A walkabout of the city showed the degradation and danger faced by business owners in the Johannesburg CBD.
Commissioner Street in Johannesburg, 22 July 2025. Picture: Jarryd Westerdale.
At the foot of each of Johannesburg’s claustrophobic concrete towers are the men and women who keep the city ticking over.
For those outside the city, the smothering buildings cast intimidating shadows, but at street level, attitudes grow harder daily.
Desensitised to the lingering threat of crime, business is conducted on streets not so much crumbling, but simply stripped of their value by those acting with relative impunity.
Members of the DA took a tour of the Johannesburg CBD on Tuesday to gauge the impact crime was having on business owners and residents.
Police visibility needed
Shop owners all have similar stories to tell, centring around a desire for the municipality to do more to make the streets presentable and safe.
The owner of a store on the corner of Eloff and Market Streets selling high-end camera equipment behind thick iron bars said the mere perception of the city’s crime was enough to keep people away.
Delisile Muwonge of SA Camera Land said that when those enquiring about her competitively priced products over the phone realised her premises were in the heart of the CBD, the phone line would often go dead.
She claimed her store had been robbed four times in recent years and even witnessed the police unable to apprehend suspects who fled within a few metres of officers.
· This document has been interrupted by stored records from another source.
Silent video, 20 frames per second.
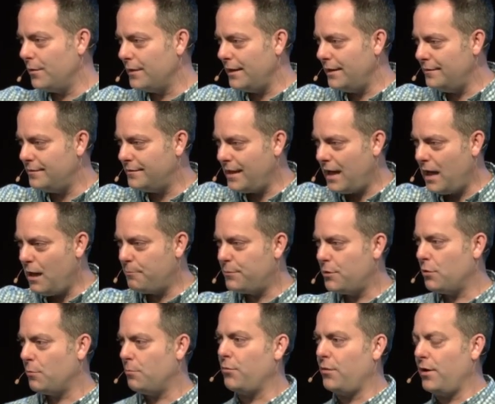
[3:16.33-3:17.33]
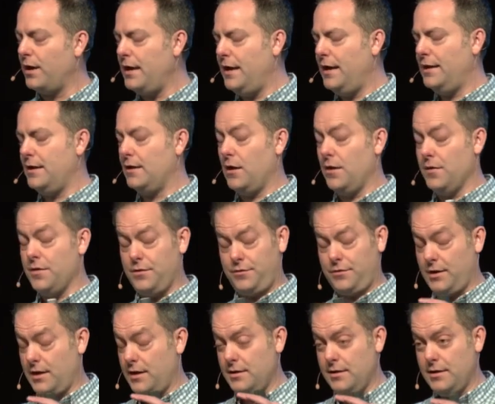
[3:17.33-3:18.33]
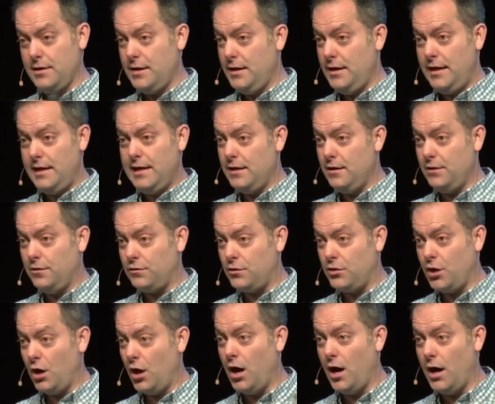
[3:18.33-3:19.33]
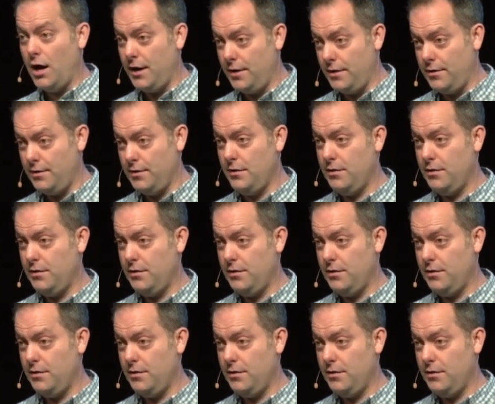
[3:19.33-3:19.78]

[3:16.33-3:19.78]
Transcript: they zap your brain and all of a sudden it is gone.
“We need more police in the streets because we never see them unless they are coming to check if I am selling stolen goods,” Muwonge told The Citizen.
Crime improving for some
Not all traders are downbeat about business and safety in the CBD.
Sakile Ziqubu, manager of clothing store Side Step, works in the Small Street Mall, which runs between Commissioner and Rahima Moosa Streets, and says security in the tight and busy walkways is improving.
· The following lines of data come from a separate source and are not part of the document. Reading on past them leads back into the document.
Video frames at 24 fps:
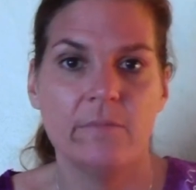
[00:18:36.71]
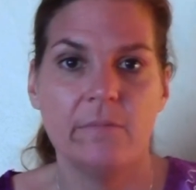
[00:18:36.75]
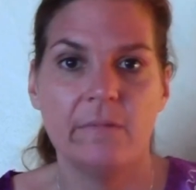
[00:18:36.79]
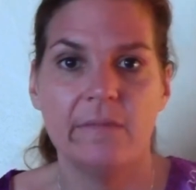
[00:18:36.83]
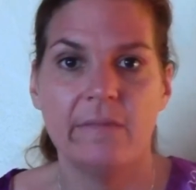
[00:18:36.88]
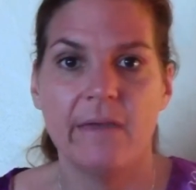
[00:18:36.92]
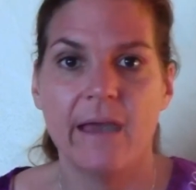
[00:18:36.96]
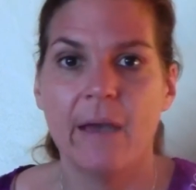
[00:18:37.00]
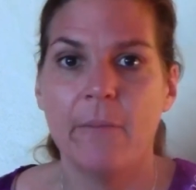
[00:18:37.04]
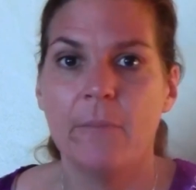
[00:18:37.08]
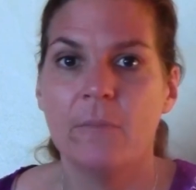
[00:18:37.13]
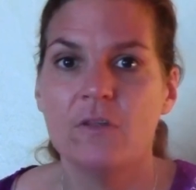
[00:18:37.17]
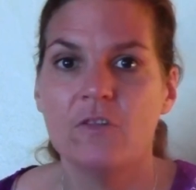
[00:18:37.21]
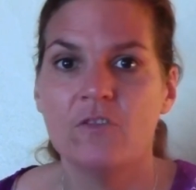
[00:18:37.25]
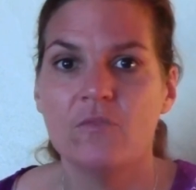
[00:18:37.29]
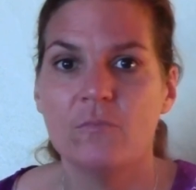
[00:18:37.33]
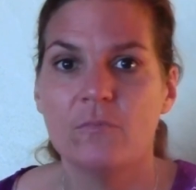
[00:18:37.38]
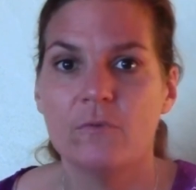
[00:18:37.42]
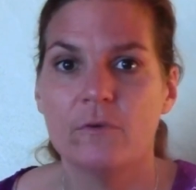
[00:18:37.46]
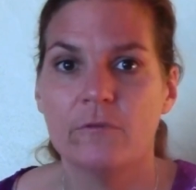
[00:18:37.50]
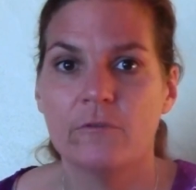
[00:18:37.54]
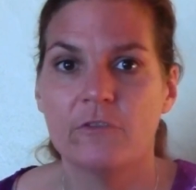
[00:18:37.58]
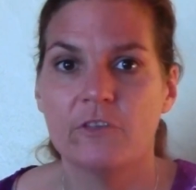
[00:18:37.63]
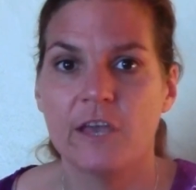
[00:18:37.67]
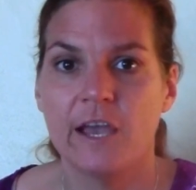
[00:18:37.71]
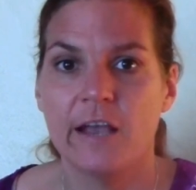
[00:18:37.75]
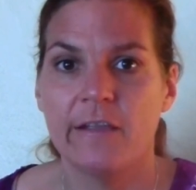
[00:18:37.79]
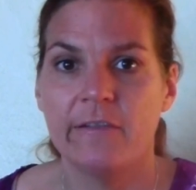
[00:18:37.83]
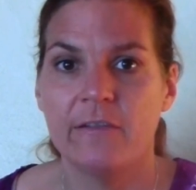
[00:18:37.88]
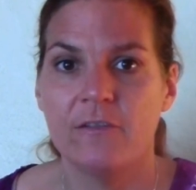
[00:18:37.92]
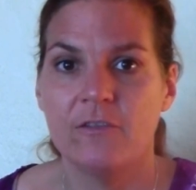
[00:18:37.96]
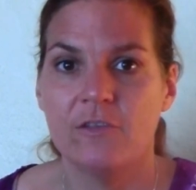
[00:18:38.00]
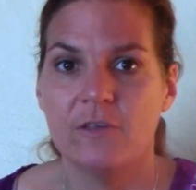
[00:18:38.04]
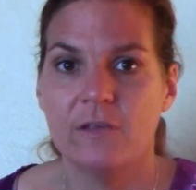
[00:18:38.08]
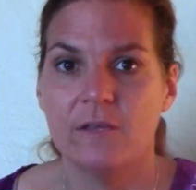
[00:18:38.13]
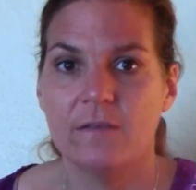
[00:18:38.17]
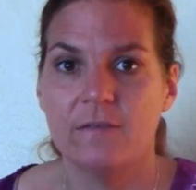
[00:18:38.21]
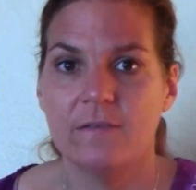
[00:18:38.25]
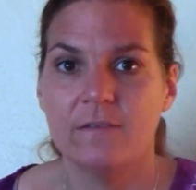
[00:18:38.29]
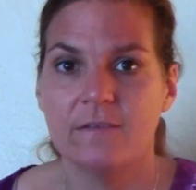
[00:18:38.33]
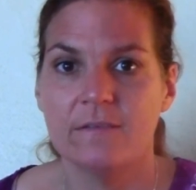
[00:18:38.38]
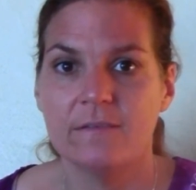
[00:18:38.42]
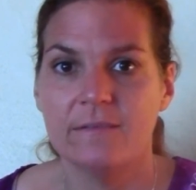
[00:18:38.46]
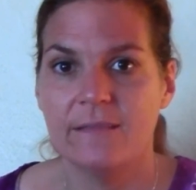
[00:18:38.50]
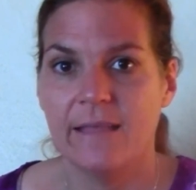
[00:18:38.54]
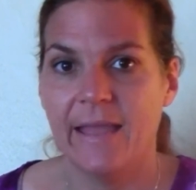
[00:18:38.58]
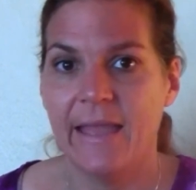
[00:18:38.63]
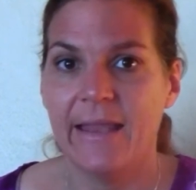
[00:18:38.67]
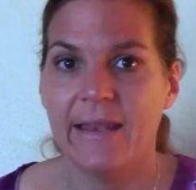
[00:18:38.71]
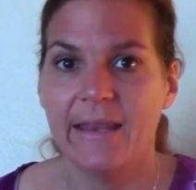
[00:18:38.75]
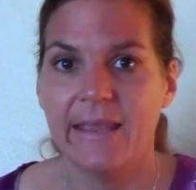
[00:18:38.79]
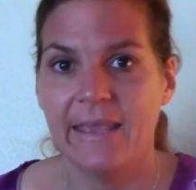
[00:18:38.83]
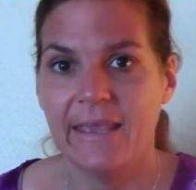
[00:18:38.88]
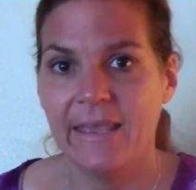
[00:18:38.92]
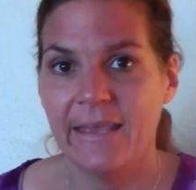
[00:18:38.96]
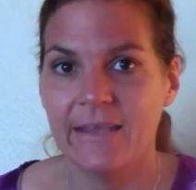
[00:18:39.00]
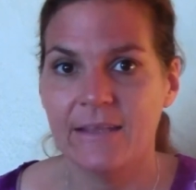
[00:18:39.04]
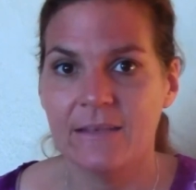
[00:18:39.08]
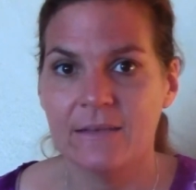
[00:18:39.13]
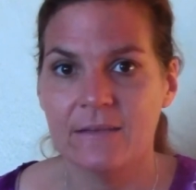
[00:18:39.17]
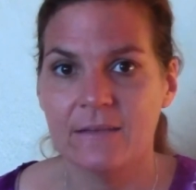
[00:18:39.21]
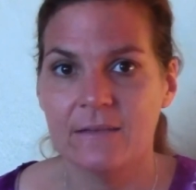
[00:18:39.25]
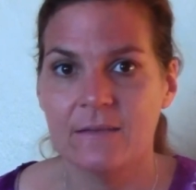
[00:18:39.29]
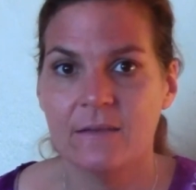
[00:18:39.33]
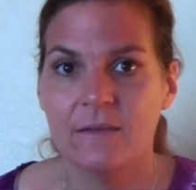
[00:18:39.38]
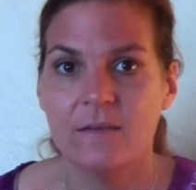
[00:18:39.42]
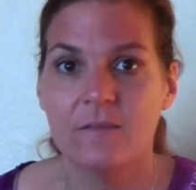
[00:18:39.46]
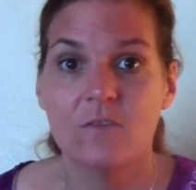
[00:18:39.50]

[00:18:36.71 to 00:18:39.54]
to be that much more challenging to let in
“We used to have robberies, muggings and people getting jumped at the ATM, but now there are guards at each entrance and the wardens patrol all the time,” said Ziqubu.
He added that the municipality was engaging with business owners to address security concerns, but that private security was more visible than police or their metropolitan colleagues.
Bree Street repairs
Lillian Ngoyi Street remains a corrugated iron scar through the heart of the city, and an affected businessman vented his frustration at the length of the repairs and the hollow periodic photo opportunities.
“They are two years too late. What have they been doing to put pressure on them to fix this? We see them here taking photos and talking, but nothing happens,” said the man.
The repairs have created two dark corridors on either side of what was Bree Street, which the man says are frequented by pickpockets and shoplifters – many being foreign nationals.
“I am South African, but I am the one who feels like a foreigner. This is killing us and the municipality does not care about any of us,” he vented, stressing he could not be named for fear of being targeted.
Block by block differences
A walk from the Carlton Centre to Johannesburg Central Police Station illustrates the city’s mixed fortunes, from vagrancy to manicured squares in between the offices of corporate giants.
However, infrastructure theft has left street corners without manhole covers, brickwork, functioning street lights or working traffic signals.
Cleanliness varies from block to block, mirrored by the hijacked and abandoned buildings that dot the skyline.
DA Gauteng leader Solly Msimanga said that clearing these buildings should be a priority as they are hives of criminality.
“We have found wanted suspects and stolen property in these buildings and syndicates use these buildings as a way to recruit men and women with little to no opportunities,” Msimanga told The Citizen.
Municipal entities working in ‘silos’
Holding municipal entities to account was what the opposition was hoping to do, with DA Johannesburg caucus leader Belinda Kayser-Echeozonjoku highlighting the problem with entities working in silos.
“You can’t fix the city by dealing with one particular entity. The entities are using EPWP workers to pick up the litter, but why are they not also working with businesses, with residents to have coordinated clean-ups as well?” said Kayser-Echeozonjoku.
“You will see that the areas where it is clean are where businesses have taken control. The city should really assist in having some understanding or collaboration with the private sector,” she added.
Kayser-Echeozonjoku said they would take the day’s findings and seek answers from responsible parties in the Gauteng legislature and municipal section 79 committees.
The tour ended with the DA delegation inspecting Johannesburg Central police station and questioning management.
“The building needs to serve the community. It should be creating a space where the people of Johannesburg and victims of crime feel safe to report crime.
“If residents and business owners don’t trust the people who are meant to protect them, that only breeds further criminality and suffering,” said Msimanga.